If c varies directly as the square root of d, and c = 14 when d = 64, find c when d = 324.
To find the value of c when d = 324, we can use the direct variation equation:
c = k * √d,
where k is the constant of variation.
To find the value of k, we can substitute the given values of c and d into the equation:
14 = k * √64.
Simplifying this equation:
14 = k * 8.
Divide both sides by 8 to solve for k:
k = 14/8.
k = 1.75.
Now that we have the value of k, we can use it to find c when d = 324:
c = 1.75 * √324.
Calculating the square root of 324:
c = 1.75 * 18.
Solving for c:
c = 31.5.
Therefore, when d = 324, c is equal to 31.5.
To solve this problem, we can use the concept of direct variation. In direct variation, two variables, in this case, c and the square root of d, are directly proportional to each other. This means that as one variable increases, the other variable increases or decreases by the same ratio.
To find the value of c when d = 324, we need to set up a proportion and solve for c.
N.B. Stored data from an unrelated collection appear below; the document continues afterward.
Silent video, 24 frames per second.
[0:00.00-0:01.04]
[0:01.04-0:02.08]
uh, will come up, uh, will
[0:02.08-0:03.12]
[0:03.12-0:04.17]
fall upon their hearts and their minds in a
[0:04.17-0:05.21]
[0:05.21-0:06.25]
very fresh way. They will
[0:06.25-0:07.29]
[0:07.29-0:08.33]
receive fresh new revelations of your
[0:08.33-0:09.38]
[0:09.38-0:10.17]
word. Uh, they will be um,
First, let's find the constant of variation (k) using the given information where c = 14 when d = 64.
We can set up the proportion as follows:
c / √d = k
Plugging in the given values:
14 / √64 = k
Now, let's solve for k:
14 / 8 = k
k = 1.75
Now that we have the value of k, we can use it to find c when d = 324.
c / √d = k
Plugging in the given value of d:
c / √324 = 1.75
Simplifying the square root:
c / 18 = 1.75
To solve for c, we can multiply both sides of the equation by 18:
c = 1.75 * 18
Simplifying the multiplication:
c = 31.5
Therefore, when d = 324, c is equal to 31.5.
"c varies directly as the square root of d" means:
c=k*sqrt(d)
plug in c=14, d=64 and solve for k.
then plug in 324 for d, and you will get your answer.